# WORK INSTRUCTIONS:
Once the line with "[00:53:46.95]" is found in the data, output it and each following line exactly, up to and including the line with "[00:53:48.60]", and nothing before or after.
◇ ◇ ◇ ◇ ◇
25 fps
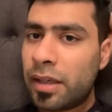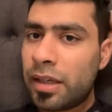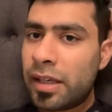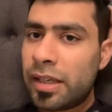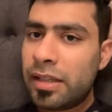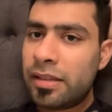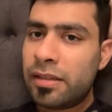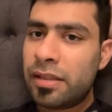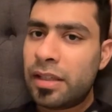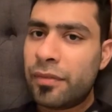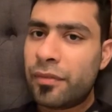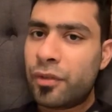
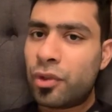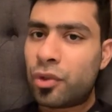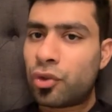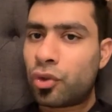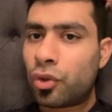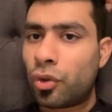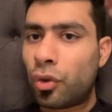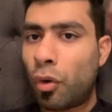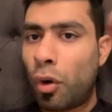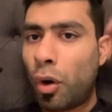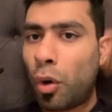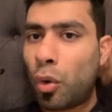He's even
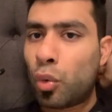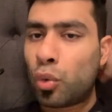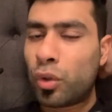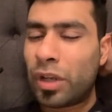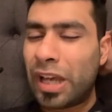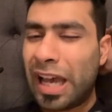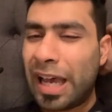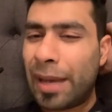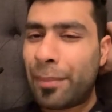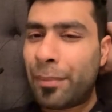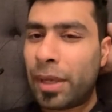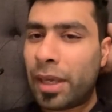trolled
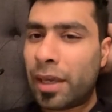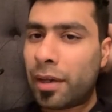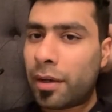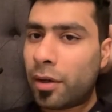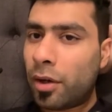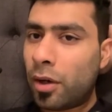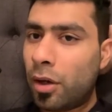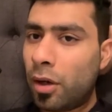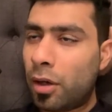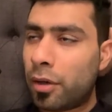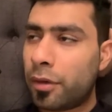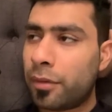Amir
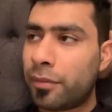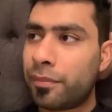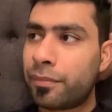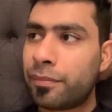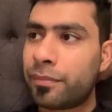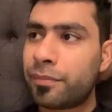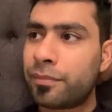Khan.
◇ ◇ ◇ ◇ ◇
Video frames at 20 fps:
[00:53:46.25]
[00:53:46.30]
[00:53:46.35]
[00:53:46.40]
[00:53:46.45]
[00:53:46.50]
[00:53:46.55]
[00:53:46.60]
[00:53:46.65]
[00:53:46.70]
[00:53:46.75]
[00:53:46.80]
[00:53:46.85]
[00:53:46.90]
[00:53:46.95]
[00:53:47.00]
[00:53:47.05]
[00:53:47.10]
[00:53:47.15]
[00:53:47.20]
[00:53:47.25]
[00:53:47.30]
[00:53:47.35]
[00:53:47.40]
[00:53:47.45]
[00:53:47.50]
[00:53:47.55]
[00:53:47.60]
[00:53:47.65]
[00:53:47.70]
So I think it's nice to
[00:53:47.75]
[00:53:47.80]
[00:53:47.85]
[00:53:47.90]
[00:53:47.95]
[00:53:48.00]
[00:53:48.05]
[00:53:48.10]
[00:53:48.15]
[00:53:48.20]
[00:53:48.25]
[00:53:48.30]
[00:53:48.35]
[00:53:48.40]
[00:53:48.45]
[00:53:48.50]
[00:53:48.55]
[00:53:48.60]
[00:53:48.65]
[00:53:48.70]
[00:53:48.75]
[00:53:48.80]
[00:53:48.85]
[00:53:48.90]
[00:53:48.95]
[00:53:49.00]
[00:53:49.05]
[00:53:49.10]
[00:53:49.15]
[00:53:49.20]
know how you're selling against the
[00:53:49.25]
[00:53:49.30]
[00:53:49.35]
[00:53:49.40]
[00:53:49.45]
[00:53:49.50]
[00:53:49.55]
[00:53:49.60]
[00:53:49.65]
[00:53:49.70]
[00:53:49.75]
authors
◇ ◇ ◇ ◇ ◇
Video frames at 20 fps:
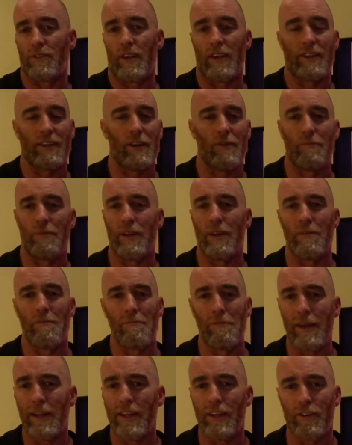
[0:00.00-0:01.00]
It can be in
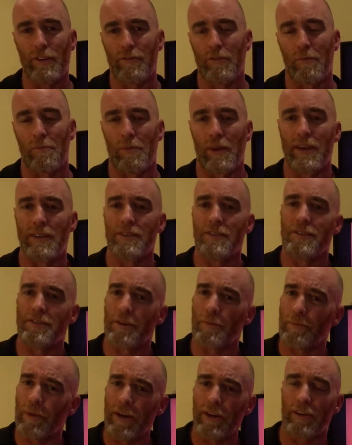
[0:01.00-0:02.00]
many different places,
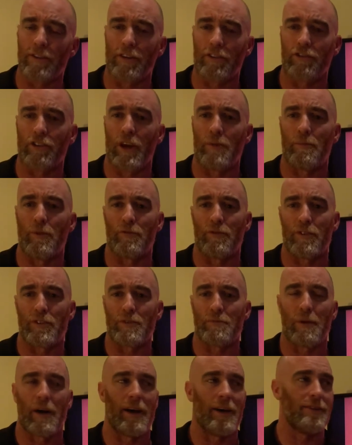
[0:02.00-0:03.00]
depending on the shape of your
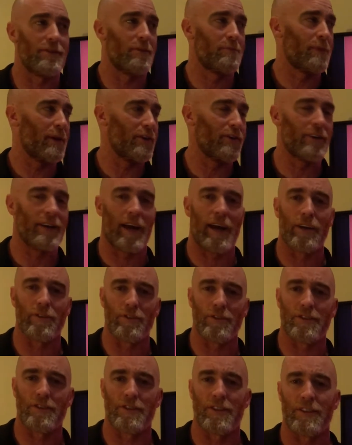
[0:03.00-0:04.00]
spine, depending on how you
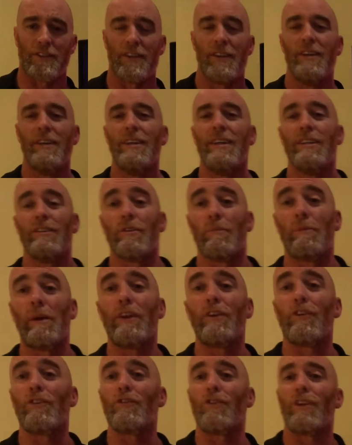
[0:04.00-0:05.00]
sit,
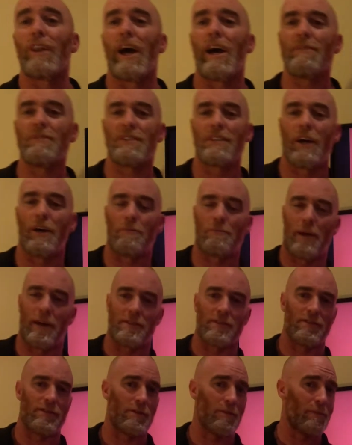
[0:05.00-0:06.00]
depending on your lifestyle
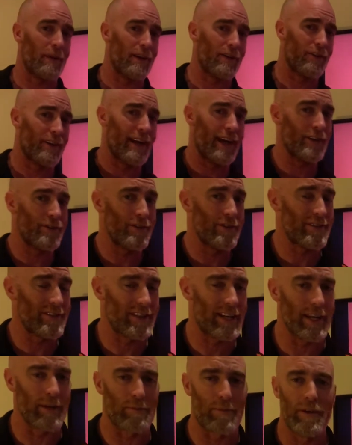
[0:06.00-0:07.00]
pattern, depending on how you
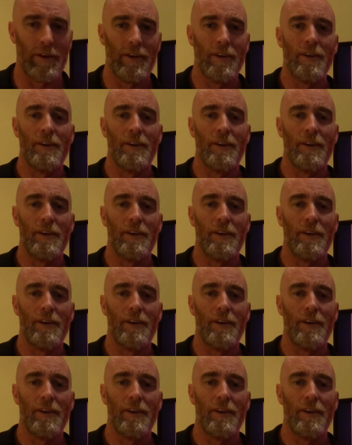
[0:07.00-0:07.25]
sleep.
◇ ◇ ◇ ◇ ◇
# TASK SOLUTION:
[00:53:46.95]
[00:53:47.00]
[00:53:47.05]
[00:53:47.10]
[00:53:47.15]
[00:53:47.20]
[00:53:47.25]
[00:53:47.30]
[00:53:47.35]
[00:53:47.40]
[00:53:47.45]
[00:53:47.50]
[00:53:47.55]
[00:53:47.60]
[00:53:47.65]
[00:53:47.70]
So I think it's nice to
[00:53:47.75]
[00:53:47.80]
[00:53:47.85]
[00:53:47.90]
[00:53:47.95]
[00:53:48.00]
[00:53:48.05]
[00:53:48.10]
[00:53:48.15]
[00:53:48.20]
[00:53:48.25]
[00:53:48.30]
[00:53:48.35]
[00:53:48.40]
[00:53:48.45]
[00:53:48.50]
[00:53:48.55]
[00:53:48.60]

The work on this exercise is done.